I am using "OS Disk Swap" of the virtual machine disk in the Azure portal.
It's okay to change the disk using the Azure CLI.
> az vm stop -n <Virtual machine name> -g <Resource group name>
> $newdiskid=(az vm show -g <Resource group name> -n <New disk name = for repair> --query id -o tsv)
> az vm update -g <Resource group name> -n <Virtual machine name> --os-disk $newdiskid
> az vm start -n <Virtual machine name> -g <Resource group name>
I have confirmed that I can connect to the Azure VM that I replaced with the repaired disk remotely by SSH. The upgrade to 20.04 (LTS) has also been completed.
Welcome to Ubuntu 20.04.1 LTS (GNU/Linux 5.4.0-1031-azure x86_64)

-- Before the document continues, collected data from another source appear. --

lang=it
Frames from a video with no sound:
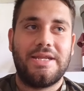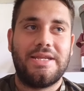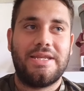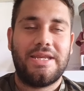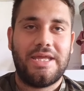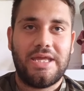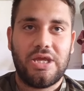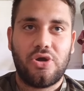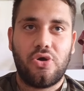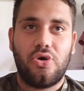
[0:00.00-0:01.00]

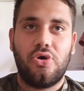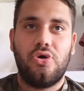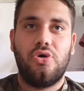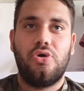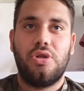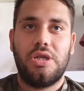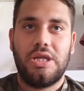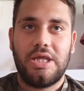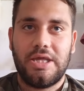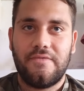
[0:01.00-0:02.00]
Nico
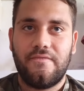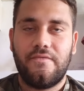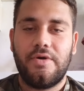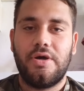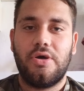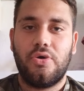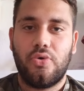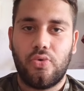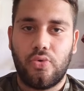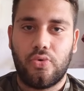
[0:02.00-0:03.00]
Live
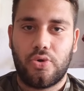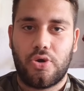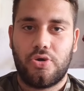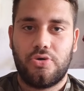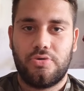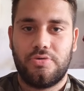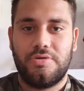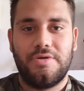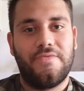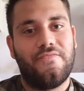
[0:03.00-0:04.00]
1.
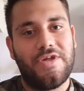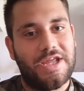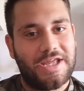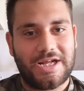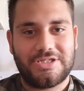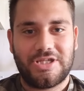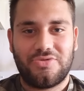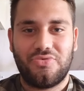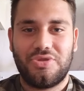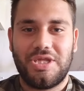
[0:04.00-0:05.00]
Vi ringrazio a
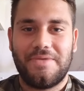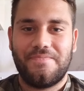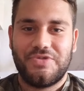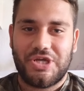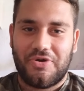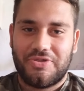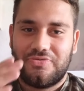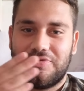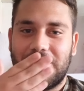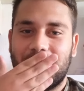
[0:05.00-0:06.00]
tutti, ciao a
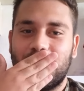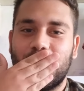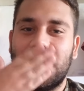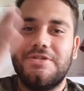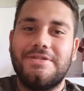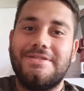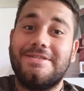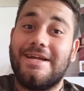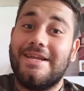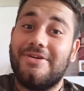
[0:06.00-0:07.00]
tutti,
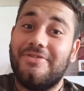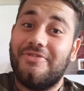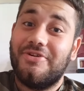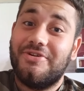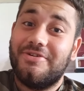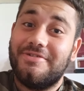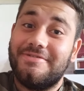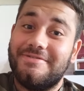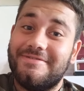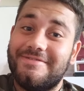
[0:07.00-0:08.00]
da Nico
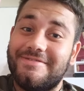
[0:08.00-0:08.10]
Livorno.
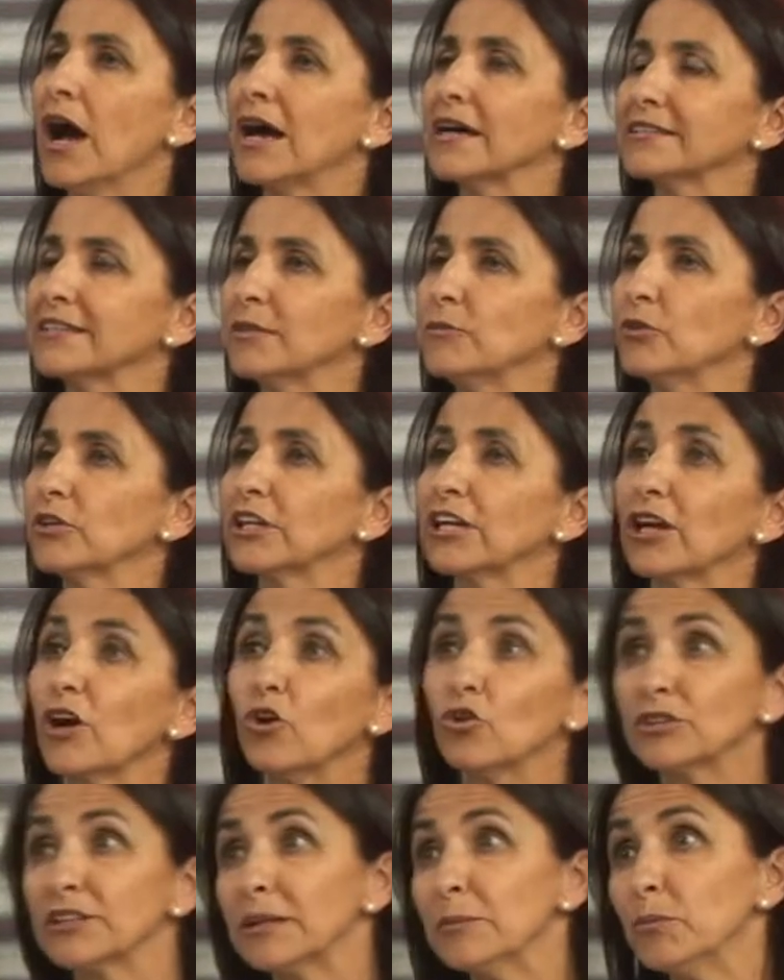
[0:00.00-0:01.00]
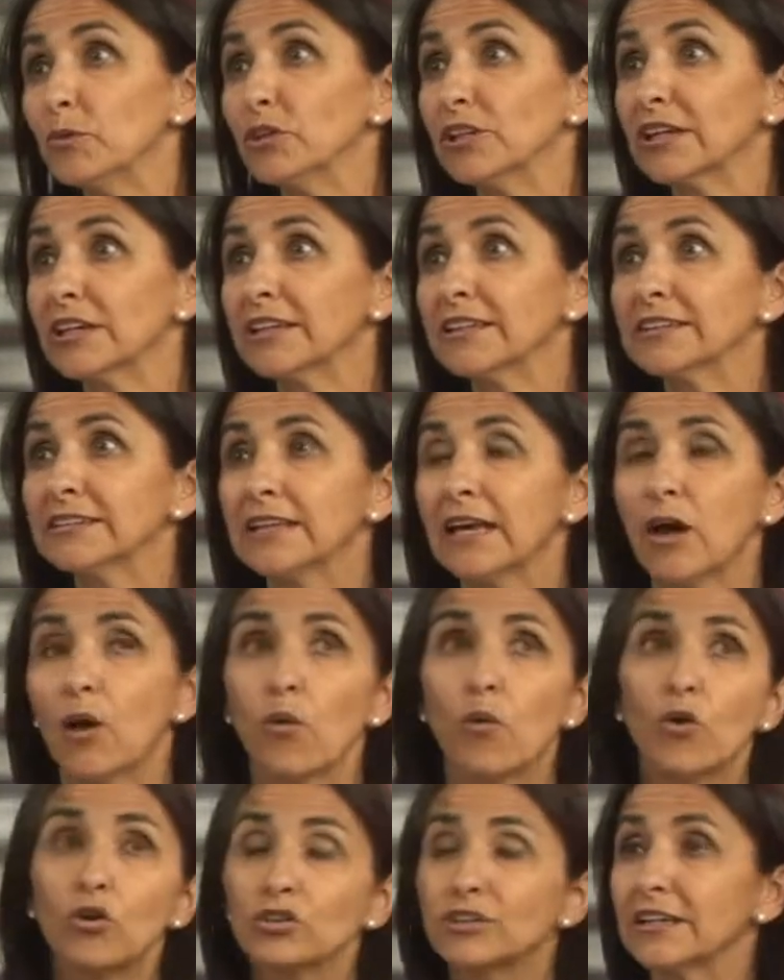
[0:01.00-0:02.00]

hacemos que otras mujeres u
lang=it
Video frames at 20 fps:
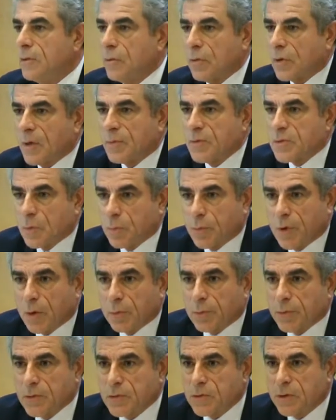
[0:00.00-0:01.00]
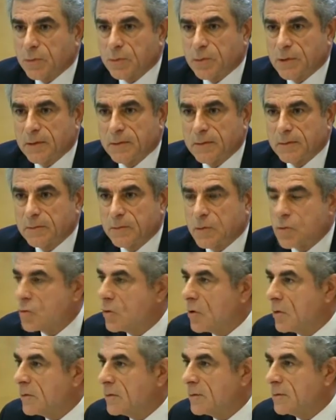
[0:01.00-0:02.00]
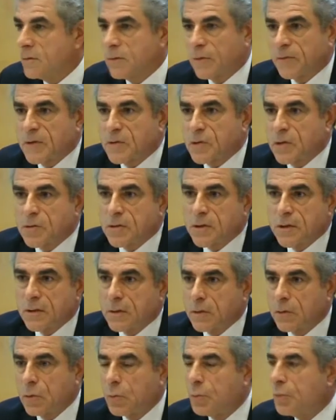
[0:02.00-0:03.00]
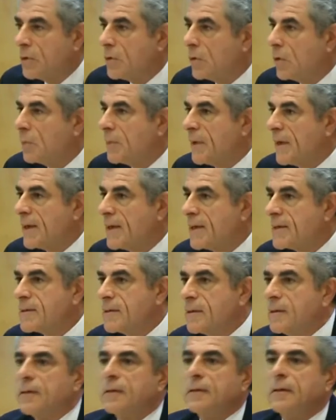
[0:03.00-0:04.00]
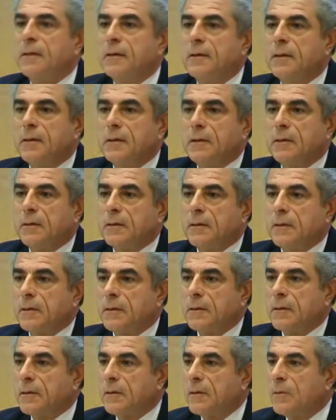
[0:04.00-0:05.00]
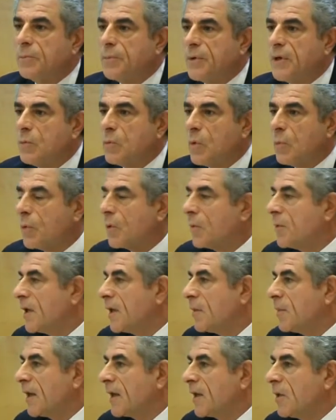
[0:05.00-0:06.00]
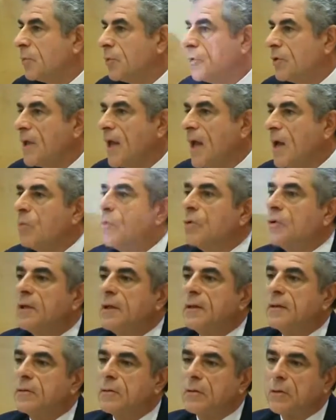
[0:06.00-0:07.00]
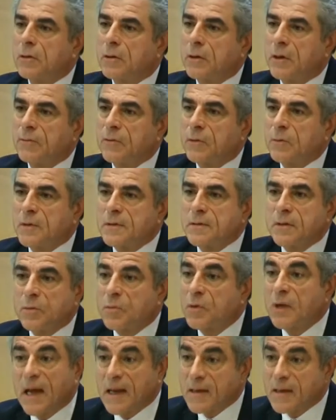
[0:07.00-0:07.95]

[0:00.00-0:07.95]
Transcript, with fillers: Non lo capisco proprio, insomma. Non so, io faccio il sindaco di un piccolo paese, eh, il primo problema che poniamo dentro la formazione dei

* Documentation: https://help.ubuntu.com
* Management: https://landscape.canonical.com
* Support: https://ubuntu.com/advantage
System information as of Sat Nov 7 13:14:17 JST 2020
System load: 0.04 Processes: 139
Usage of /: 26.2% of 28.90GB Users logged in: 1
Memory usage: 61% IPv4 address for eth0: 10.0.0.5
Swap usage: 0%
* Introducing self-healing high availability clustering for MicroK8s!
Super simple, hardened and opinionated Kubernetes for production.
https://microk8s.io/high-availability
0 updates can be installed immediately.
0 of these updates are security updates.
Last login: Fri Nov 6 13:55:00 2020 from 133.200.8.0
Delete any unnecessary items such as snapshots and discs before replacement.
If you want to keep the Azure VM for repair, it's safe to leave it stopped (deallocated).
I'm glad I was able to repair it as a result, but I should have backed it up before the upgrade.